Valencian paella is believed to be the original recipe and consists of white rice, green beans (bajoqueta and tavella), meat (chicken and rabbit), white beans (garrofón), snails, and seasoning such as saffron and rosemary.
Another very common but seasonal ingredient is artichoke.
Seafood paella replaces meat with seafood and omits beans and green vegetables. Mixed paella is a free-style combination of meat from land animals, seafood, vegetables, and sometimes beans.
Most paella chefs use bomba rice due to it being harder to overcook, but Valencians tend to use a slightly stickier (and thus more susceptible to overcooking) variety known as Senia. All types of paellas use olive oil.
The Spanish tortilla (tortilla de patatas in Spain) is widely eaten in Spain and some Spanish-speaking countries.
While there are numerous regional variations, the basic version is made only with eggs and potatoes, and possibly onion.
The addition of the onion is often controversial and usually related to the tenderness of the local varieties of potatoes. To avoid confusions some restaurants distinguish between the plain tortilla de patatas and the tortilla de patatas con cebolla (with onion).

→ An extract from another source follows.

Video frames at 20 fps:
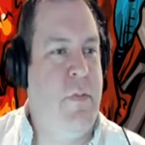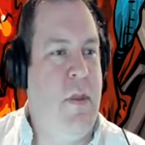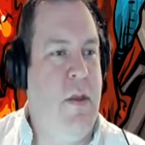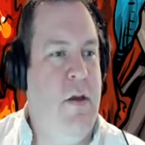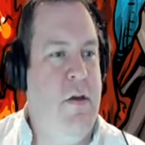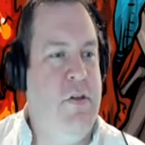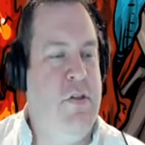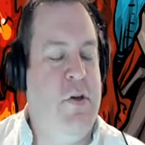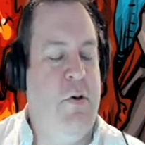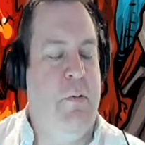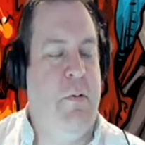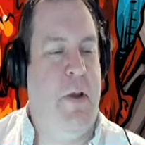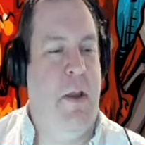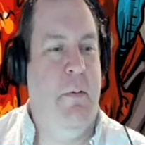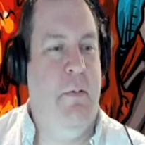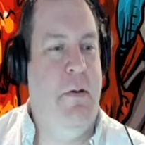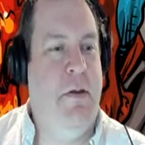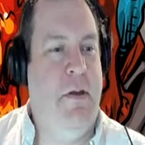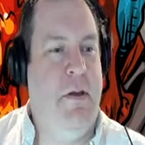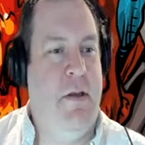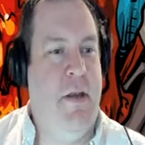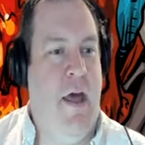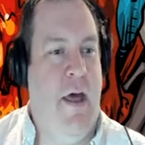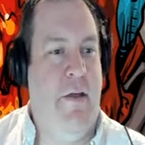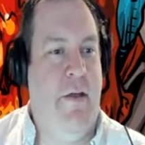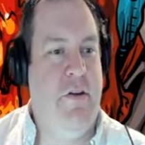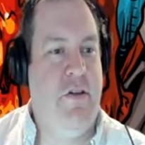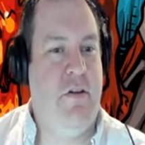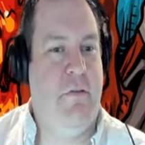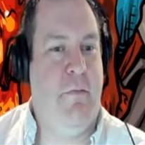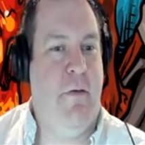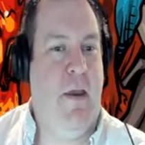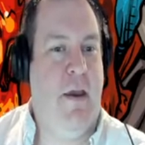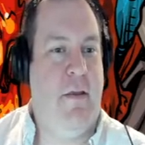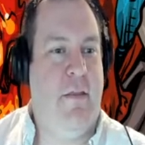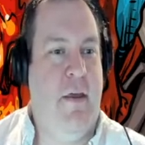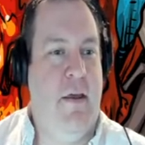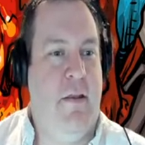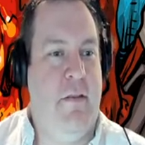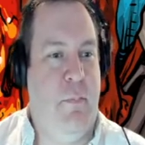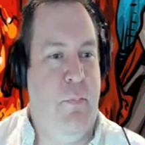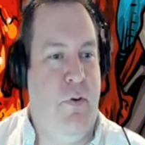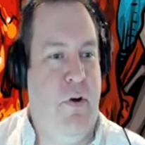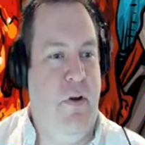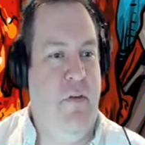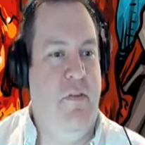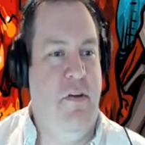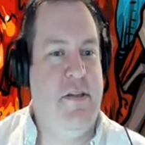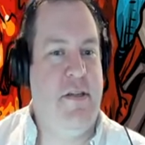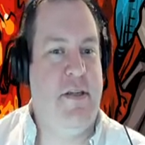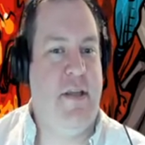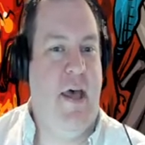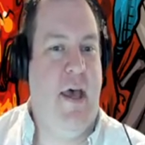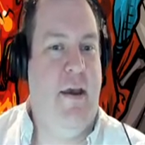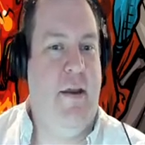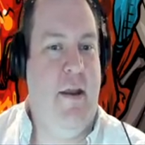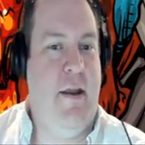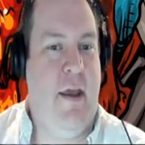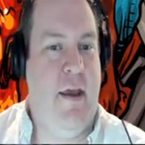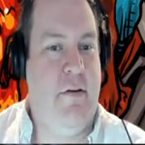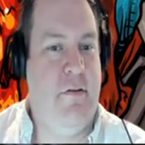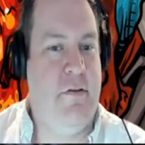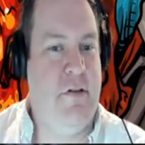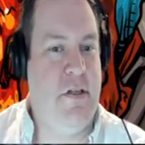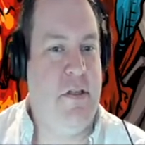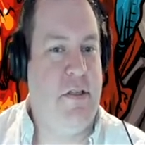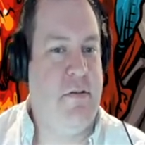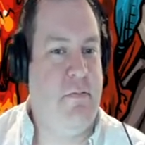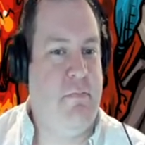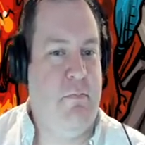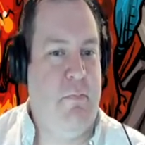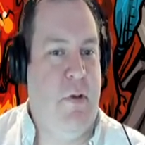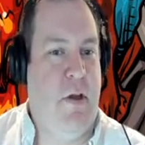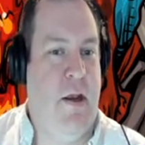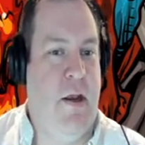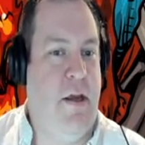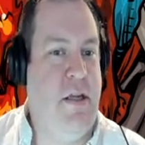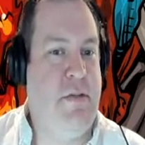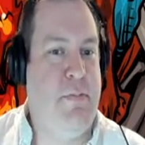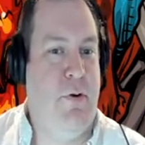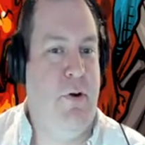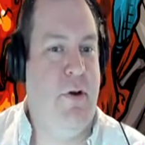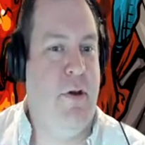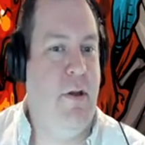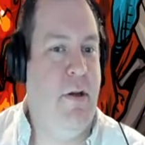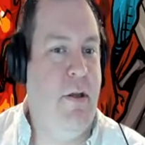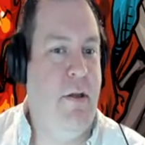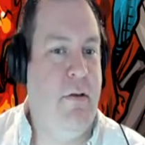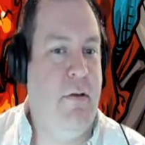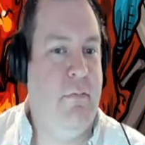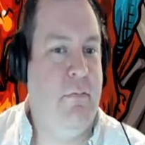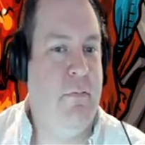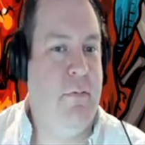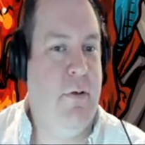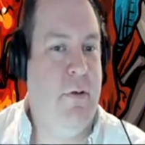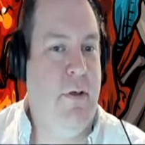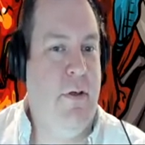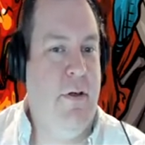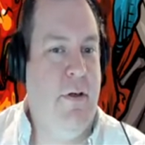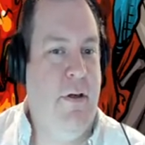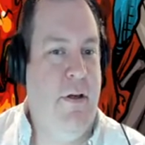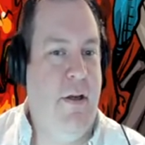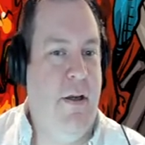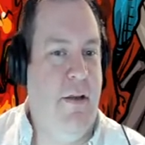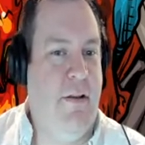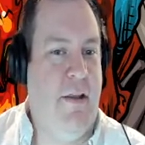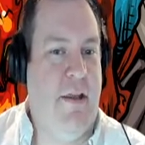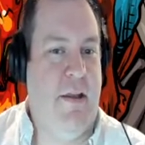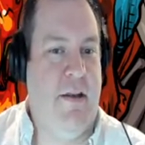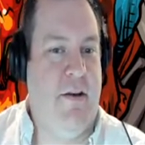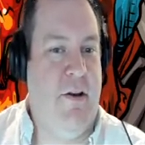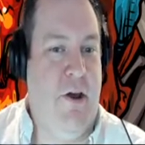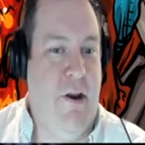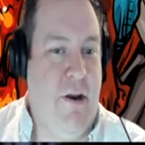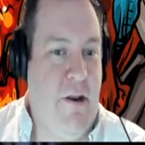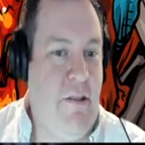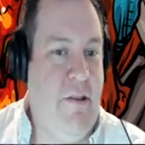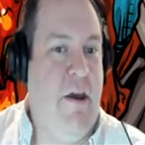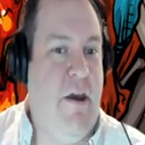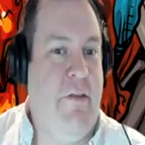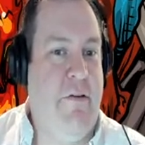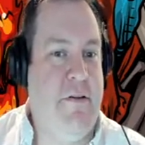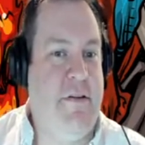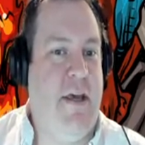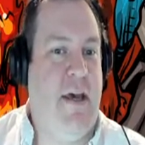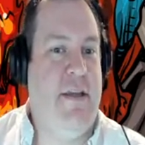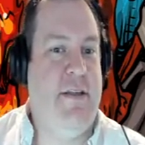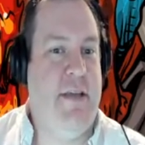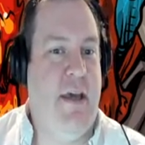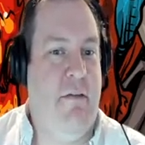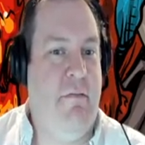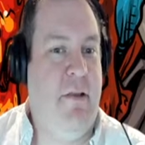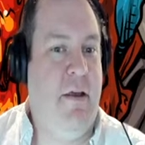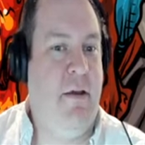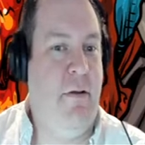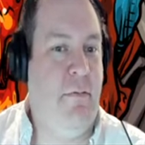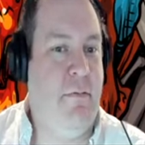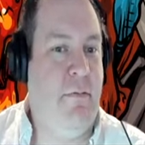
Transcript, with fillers: so can we acknowledge the fact that the previous slide had just an iceberg in it, and then none of the other slides have that?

The potatoes, ideally a starchy variety, are cut into thin slices or small dice. They are then seasoned and stewed in abundant oil (which can be kept and re-used), sliced onions being added at this stage if used, stirring, at a moderate temperature until they are soft but not brown. The potatoes are then removed, drained, and mixed with beaten eggs. This mixture is then returned to the pan and slowly fried, turning to fry both sides. The essential ingredients are eggs, potatoes, and salt; onion or garlic is very often added; seasonings such as pepper, parsley or oregano may be added. Other ingredients such as green or red peppers, chorizo or other sausage, tuna, shrimp or different vegetables, may also be added, although the result is not strictly a tortilla de patatas/papas. The Spanish government food Web site specifies extra virgin olive oil and includes onion, but some recipes simply state vegetable oil.

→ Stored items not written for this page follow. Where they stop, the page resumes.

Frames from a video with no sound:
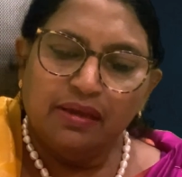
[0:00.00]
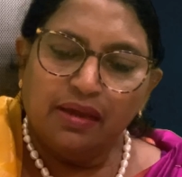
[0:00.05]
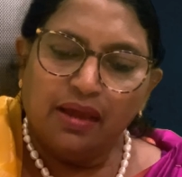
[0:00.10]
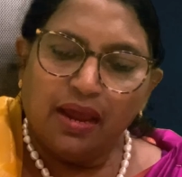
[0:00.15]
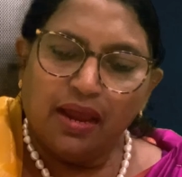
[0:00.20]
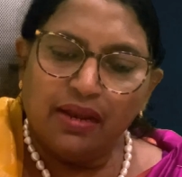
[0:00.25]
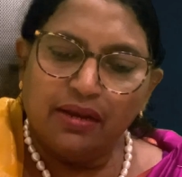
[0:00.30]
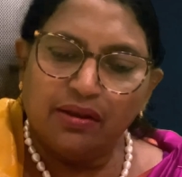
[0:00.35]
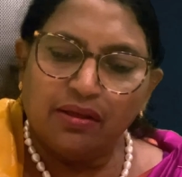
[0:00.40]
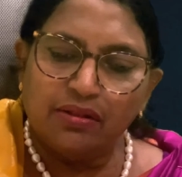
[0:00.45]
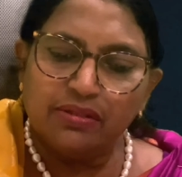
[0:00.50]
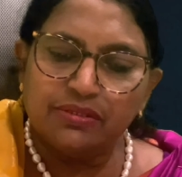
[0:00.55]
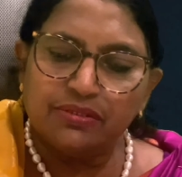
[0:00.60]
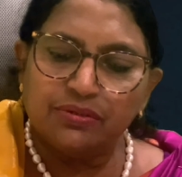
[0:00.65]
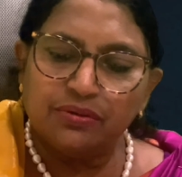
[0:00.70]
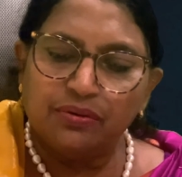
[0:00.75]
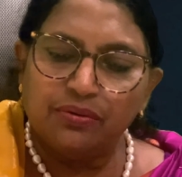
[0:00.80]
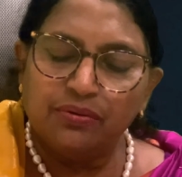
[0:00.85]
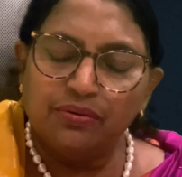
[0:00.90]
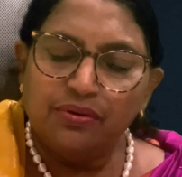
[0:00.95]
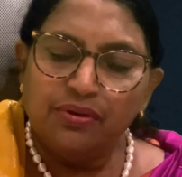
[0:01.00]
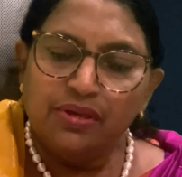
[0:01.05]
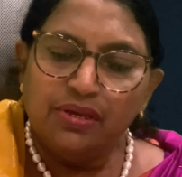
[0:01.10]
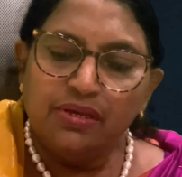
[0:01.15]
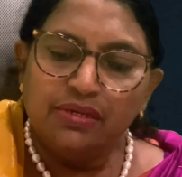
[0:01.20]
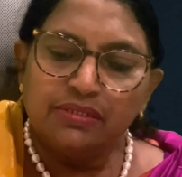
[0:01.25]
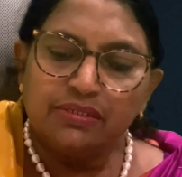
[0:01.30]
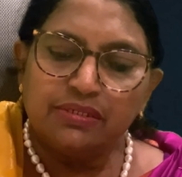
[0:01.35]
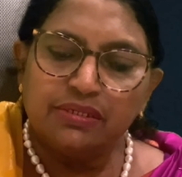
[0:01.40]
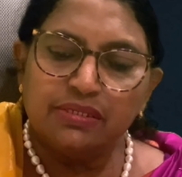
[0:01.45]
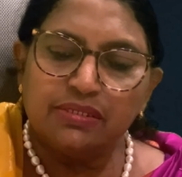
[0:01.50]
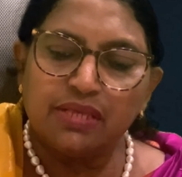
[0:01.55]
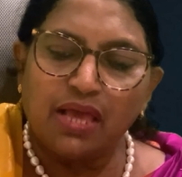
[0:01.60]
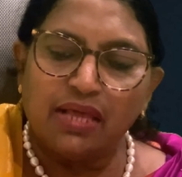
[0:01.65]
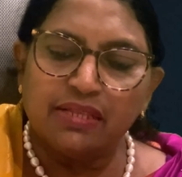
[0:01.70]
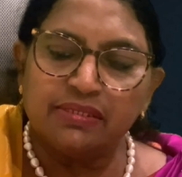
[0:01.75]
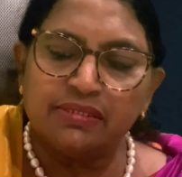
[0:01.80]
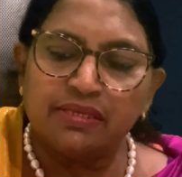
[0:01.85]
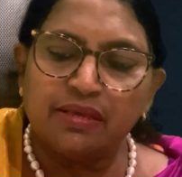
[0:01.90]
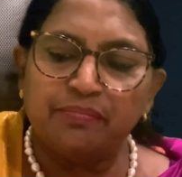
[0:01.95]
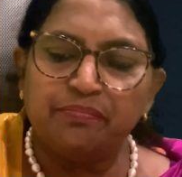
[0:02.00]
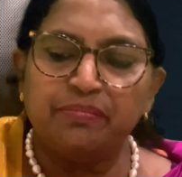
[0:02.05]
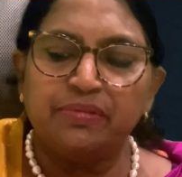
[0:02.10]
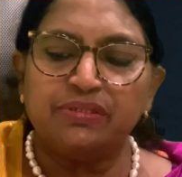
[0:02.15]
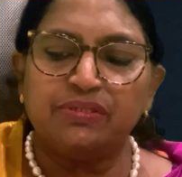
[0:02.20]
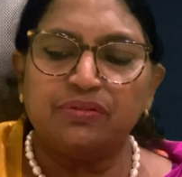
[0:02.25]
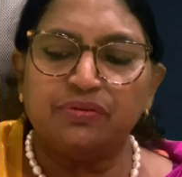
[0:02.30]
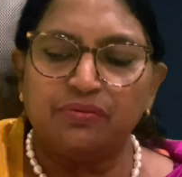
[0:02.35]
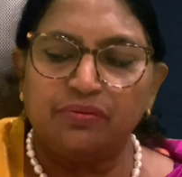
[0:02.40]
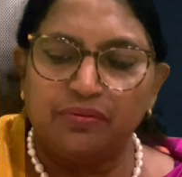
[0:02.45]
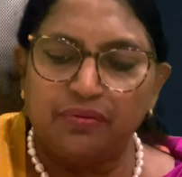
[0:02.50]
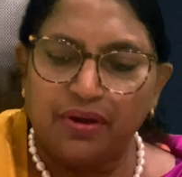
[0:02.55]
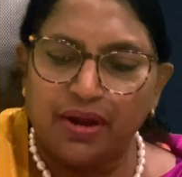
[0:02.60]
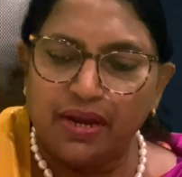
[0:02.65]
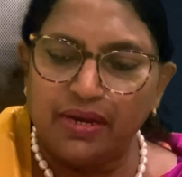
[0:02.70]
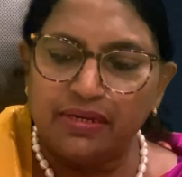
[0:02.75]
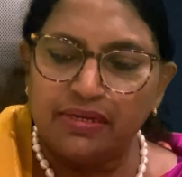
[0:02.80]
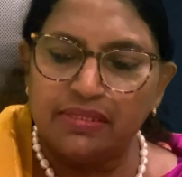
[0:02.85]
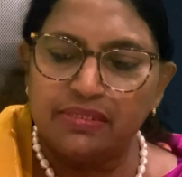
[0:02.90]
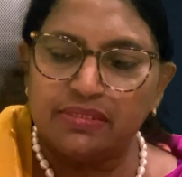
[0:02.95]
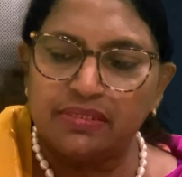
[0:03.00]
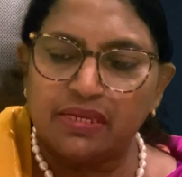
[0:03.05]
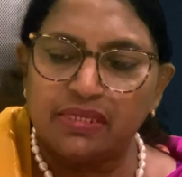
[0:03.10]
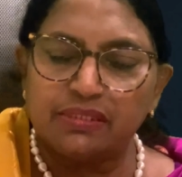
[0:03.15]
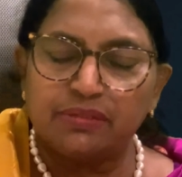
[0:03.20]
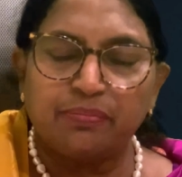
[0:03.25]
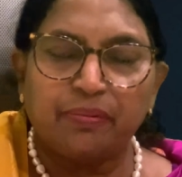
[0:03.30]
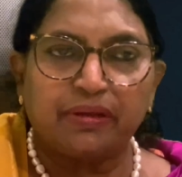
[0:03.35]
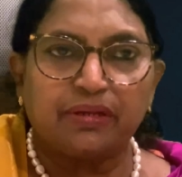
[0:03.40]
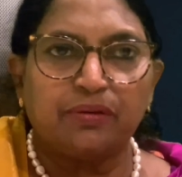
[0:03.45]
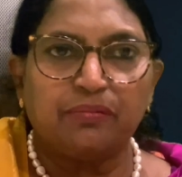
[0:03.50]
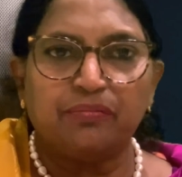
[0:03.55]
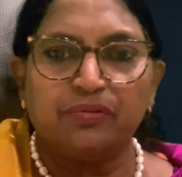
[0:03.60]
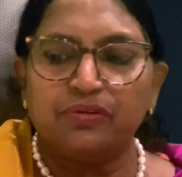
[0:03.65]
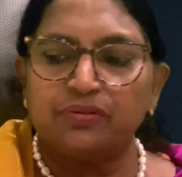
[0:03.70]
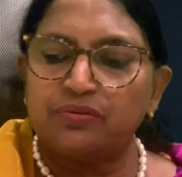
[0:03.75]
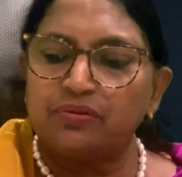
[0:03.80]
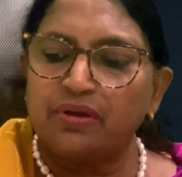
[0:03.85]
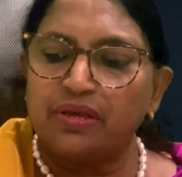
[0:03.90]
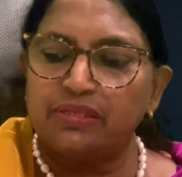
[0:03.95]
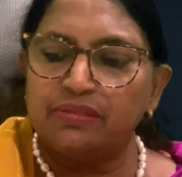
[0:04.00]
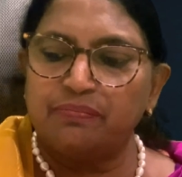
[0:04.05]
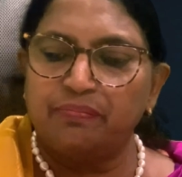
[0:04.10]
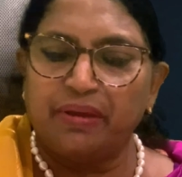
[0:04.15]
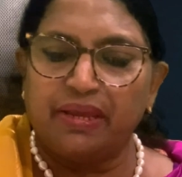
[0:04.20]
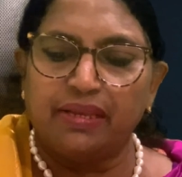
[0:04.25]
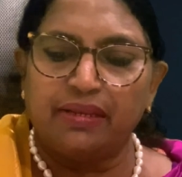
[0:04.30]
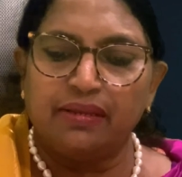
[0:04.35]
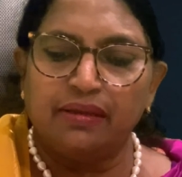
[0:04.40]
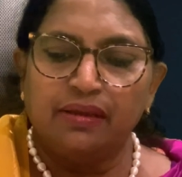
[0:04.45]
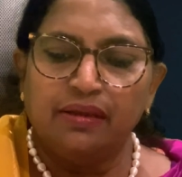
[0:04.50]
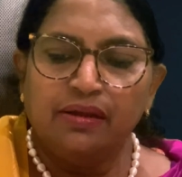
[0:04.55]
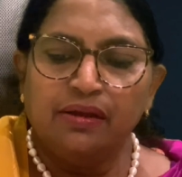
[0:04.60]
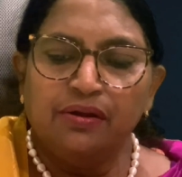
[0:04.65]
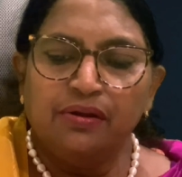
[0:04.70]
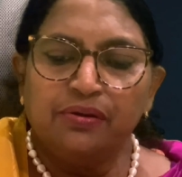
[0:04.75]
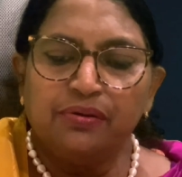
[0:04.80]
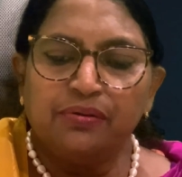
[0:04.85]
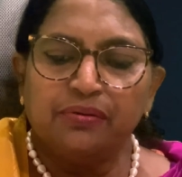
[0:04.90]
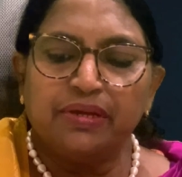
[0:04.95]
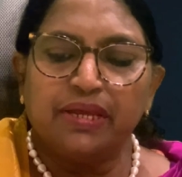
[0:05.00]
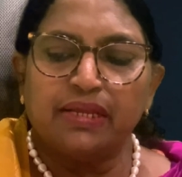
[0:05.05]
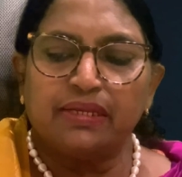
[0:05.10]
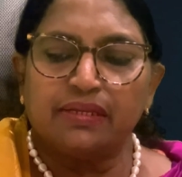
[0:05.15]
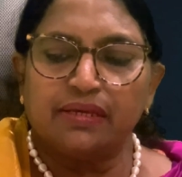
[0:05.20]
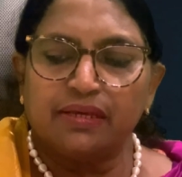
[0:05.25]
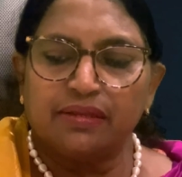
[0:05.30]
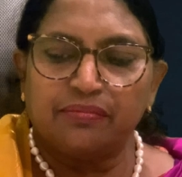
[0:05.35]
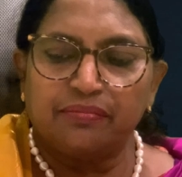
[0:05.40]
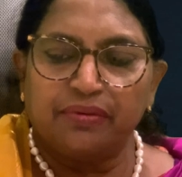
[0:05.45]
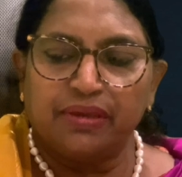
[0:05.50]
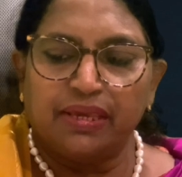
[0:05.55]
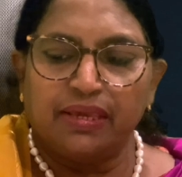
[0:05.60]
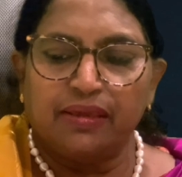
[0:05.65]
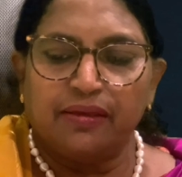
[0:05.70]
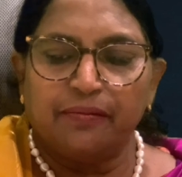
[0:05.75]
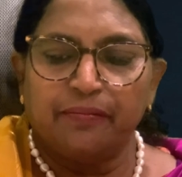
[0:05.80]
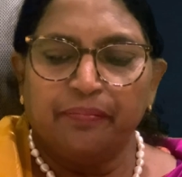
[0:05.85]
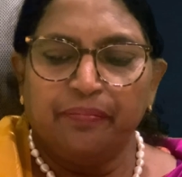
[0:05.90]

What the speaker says: and also she's unsubmissive and disrespectful to husband to get her way.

The tortilla may be eaten hot or cold; it is commonly served as a tapa or picnic dish throughout Spain. As a tapa, it may be cut into bite-size pieces and served on cocktail sticks; a large tortilla can be cut into triangular portions (pincho de tortilla).
The fried squids, sometimes also called calamar or squid rings in Cantabria, Asturias, Navarra and the Basque Country, is a dish prepared with fried squids breaded in flour that can be found in many bars and restaurants countries enjoy Mediterranean and Atlantic cuisine.
They are usually served in Spain as a lid (snack) in many bars.
Like some other seafood dishes are usually served cold and fried the day before, along with a slice of lemon to squeeze on the ration if the consumer so wishes.